With just under seven minutes left in the game, Mizzou grabbed their first lead of the game—a pass that Chase Coffman, clearly hobbled by turf toe, gutted into the end zone. But Kansas kept the pressure on. Despite getting slammed to the ground like an actual size rag doll, Reesing kept getting back up and scrambling for time. The lead changed twice more, as the clock began to become a factor.

In the waning minute of the game, KU trailed 37-33 and drove into Tiger territory. Mizzou’s Carl Gettis almost picked off a Reesing pass but couldn’t haul it in as he crashed out of bounds. With 33 seconds left, Kansas stalled at 4th and 7 from the 29. Both sides of the stadium roared, raising the decibel level to the loudest it had been all day. Mangino called for a timeout to settle his charges. Reesing took the snap and the Tigers sent a blitz. The Thumbellina QB scampered out of trouble and short-armed a wobbly pass that found wideout Kerry Meier as he squirted past yet another gobsmacked Tiger defender.

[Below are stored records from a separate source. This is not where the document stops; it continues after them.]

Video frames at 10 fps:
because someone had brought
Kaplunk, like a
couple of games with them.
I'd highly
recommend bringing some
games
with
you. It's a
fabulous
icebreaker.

I don’t know much about coverage schemes, but it’s a fair statement to make that the Missouri secondary had not improved since the first game of the season. In fact, they may have gotten more confused.

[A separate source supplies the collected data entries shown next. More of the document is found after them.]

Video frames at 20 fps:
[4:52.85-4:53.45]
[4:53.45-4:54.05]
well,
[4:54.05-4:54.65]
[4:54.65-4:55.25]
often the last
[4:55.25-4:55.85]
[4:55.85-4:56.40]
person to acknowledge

The Tigers got the football back with 19 seconds left. They got close, but with 5 seconds left they couldn’t risk running another play. Jeff Wolfort’s 54-yard field goal try off the wet surface knuckleballed and dribbled harmlessly through the end zone .

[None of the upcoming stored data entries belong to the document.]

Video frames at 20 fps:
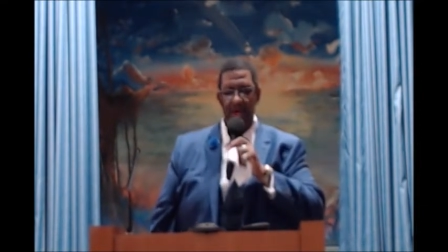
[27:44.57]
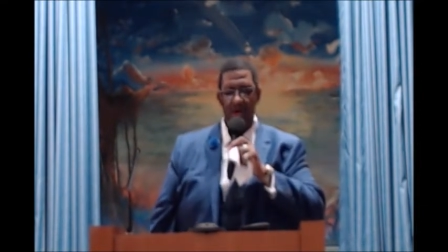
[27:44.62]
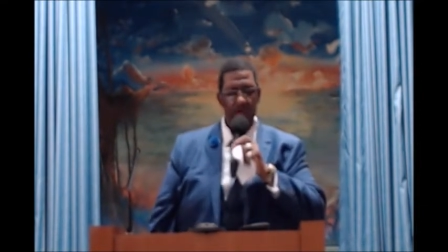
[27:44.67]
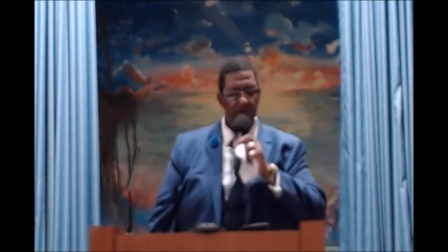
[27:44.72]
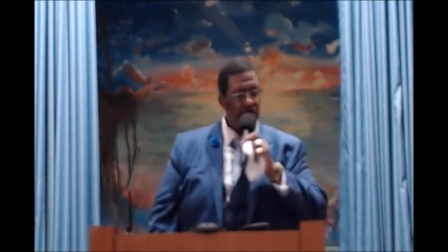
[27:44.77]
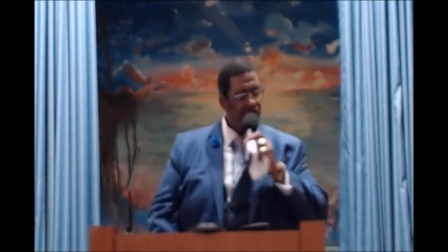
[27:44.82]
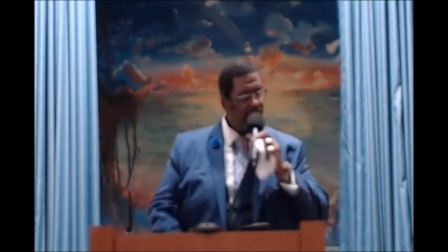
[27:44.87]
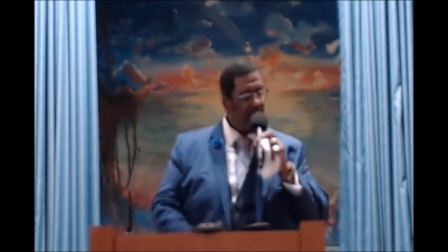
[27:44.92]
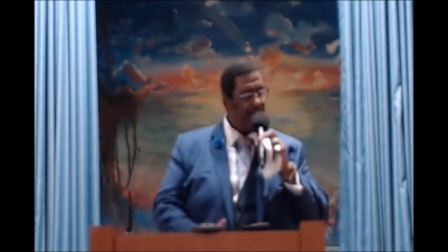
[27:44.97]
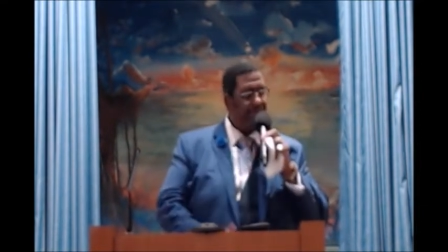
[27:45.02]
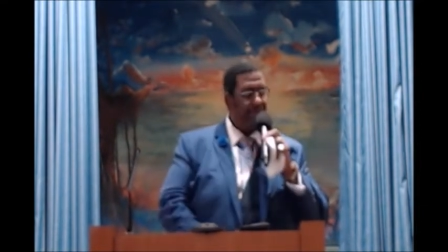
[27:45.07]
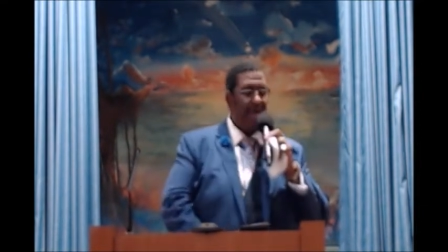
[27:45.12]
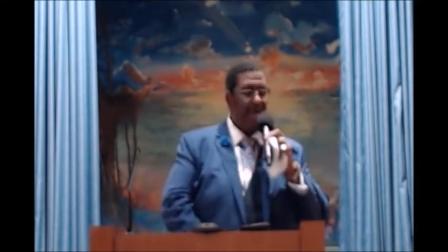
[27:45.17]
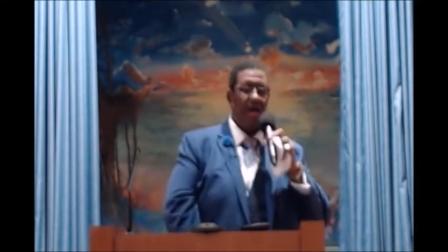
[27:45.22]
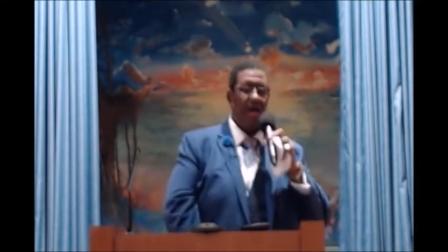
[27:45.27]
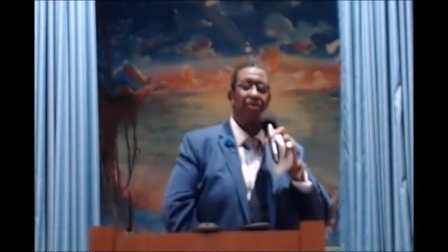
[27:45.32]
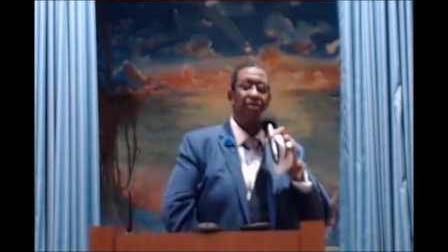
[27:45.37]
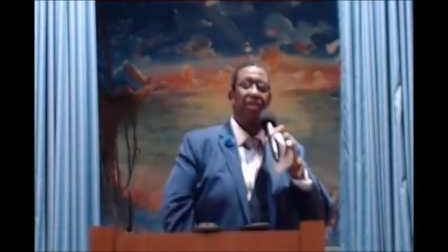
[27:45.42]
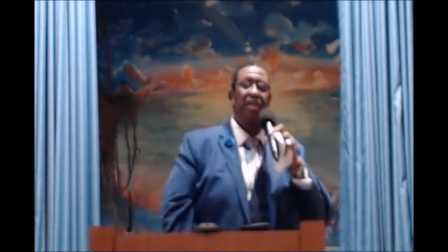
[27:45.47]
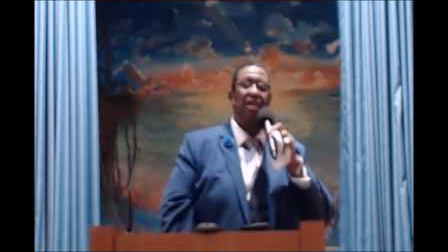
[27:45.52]
When you drop
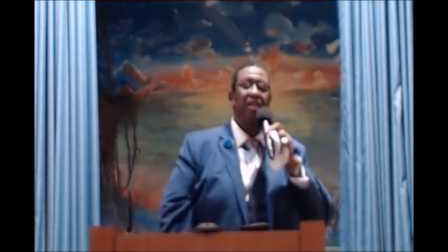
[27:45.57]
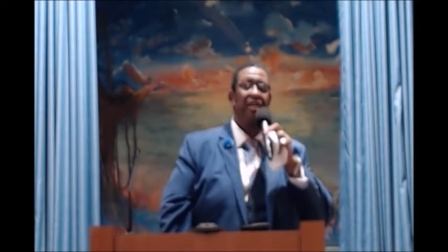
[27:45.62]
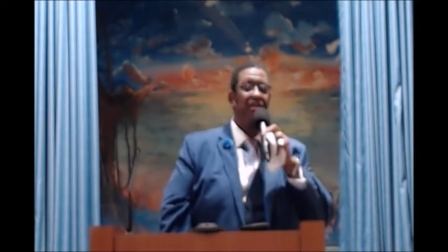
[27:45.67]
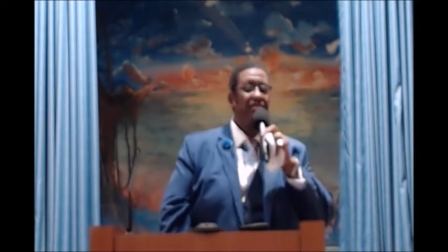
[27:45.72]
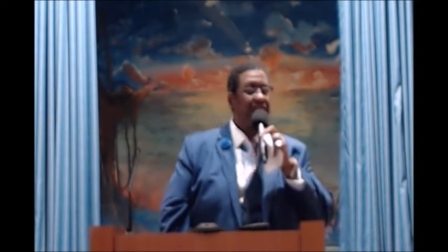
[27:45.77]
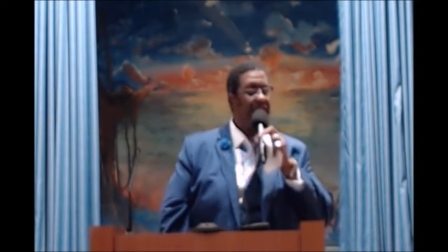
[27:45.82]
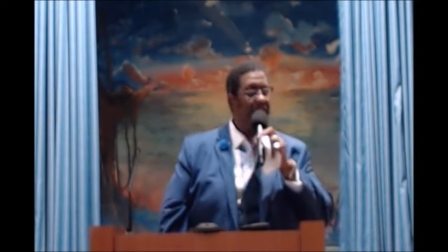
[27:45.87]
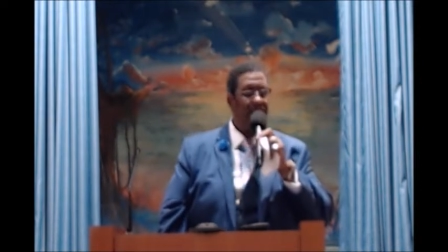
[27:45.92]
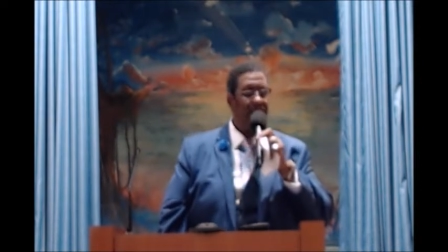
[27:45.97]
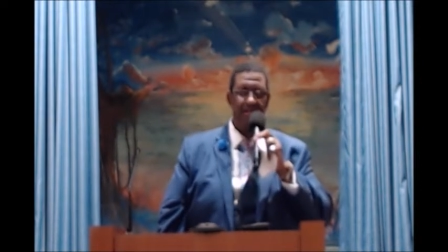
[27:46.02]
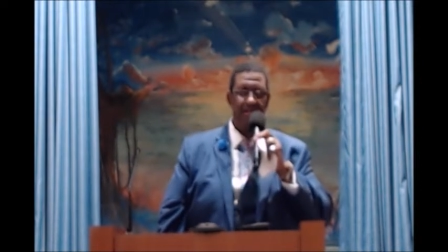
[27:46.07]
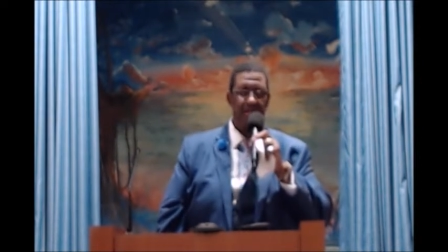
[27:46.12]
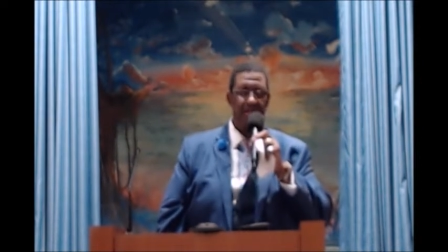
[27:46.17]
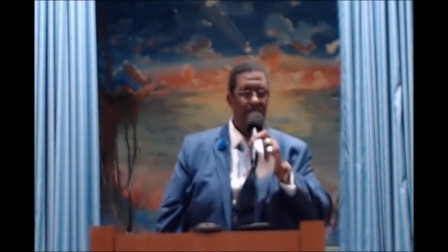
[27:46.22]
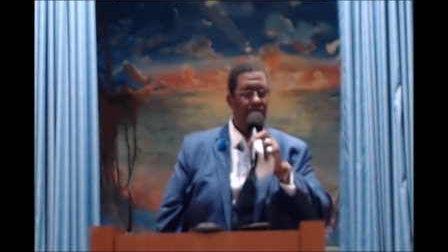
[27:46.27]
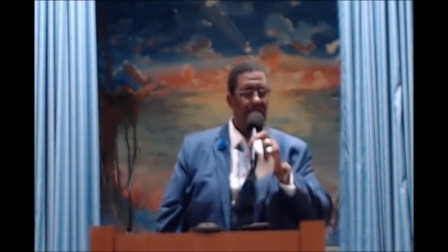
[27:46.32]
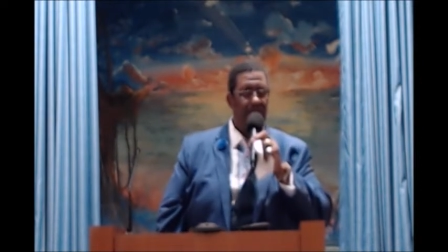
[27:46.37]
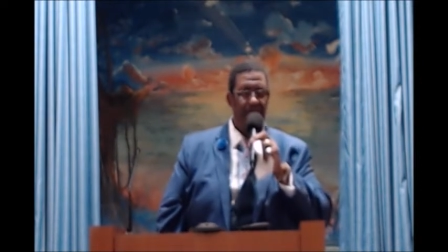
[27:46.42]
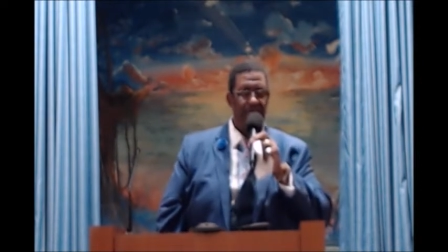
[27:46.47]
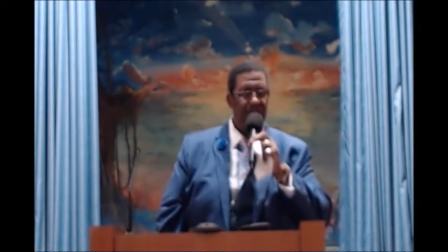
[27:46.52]
down to Ecclesiastes, the
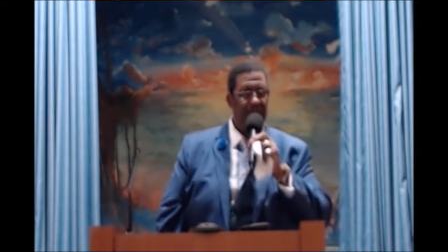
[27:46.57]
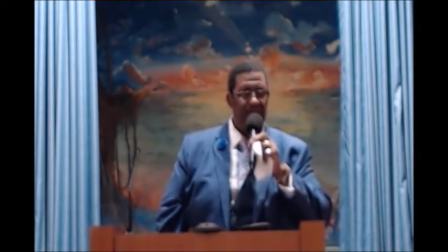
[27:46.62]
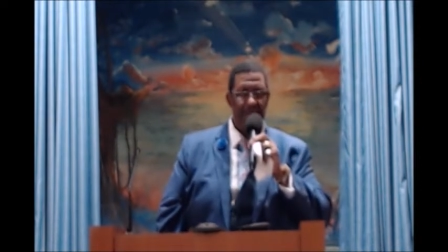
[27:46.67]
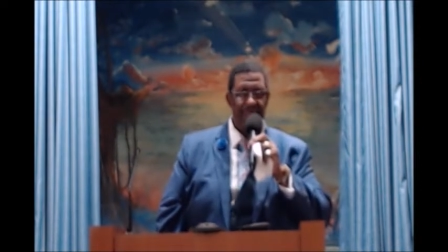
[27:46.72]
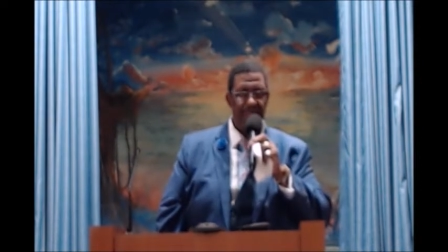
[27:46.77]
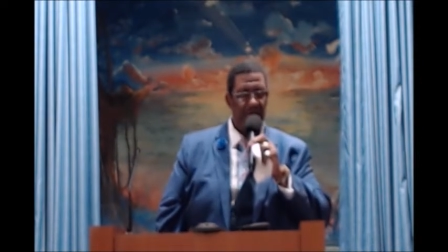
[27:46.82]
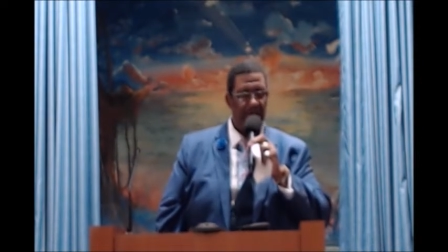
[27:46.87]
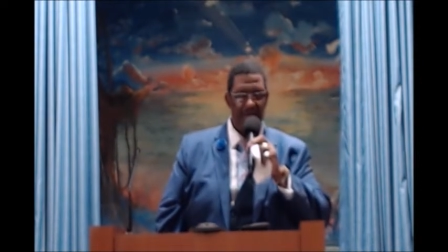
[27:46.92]
12th chapter,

For the second time this season I had watched a game that had come down to one play, culminating in the Tigers’ opponent dancing onto the field. Mangino wasn’t hard to find, holding up the Lamar Hunt trophy and hugging it as if it were slathered in chocolate. Jayhawk and the fat man had showed up ready to play, and as much as it pained me to admit it, they deserved the game as much or more than the Tigers did. Mizzou played hard, but they didn't play consistently, and they turned the ball over three times.

We trudged away from the stadium. The lots were segregated, Tiger fans on one side of Arrowhead and Beakers on the other, so the celebrating could only be heard in the distance. Back at the car, I removed my prized Mizzou stocking cap and squeezed about 8 ounces of rain water from the fuzz ball on top.

Kitty drove me straight to the airport (ticket purchased before austerity program implementation). I sloshed onto the plane, still wet from the game. While I traveled back to Chicago, a private University of Wyoming plane took flight the other way, carrying with it Mizzou’s offensive coordinator Dave Christiansen. The next morning he would be confirmed as new head coach of the Wyoming Cowboys. Whether a coach's impending departure causes any lack of focus is the sort of thing a fan base always wonders about, and the team always denies. Either way, it doesn't matter--it's just the way the coach bounces in collegiate sports.

In the strictest sense, the Border Showdown game didn’t change a thing for the Tigers. They'd still play in a BCS bowl game if they won the Big XII Championship, and they'd still compete in a decidedly second tier bowl game if they didn’t.

On the other hand, we had made our despised rivals’ day, and with that, their season. Which as any fan will tell you, changes everything.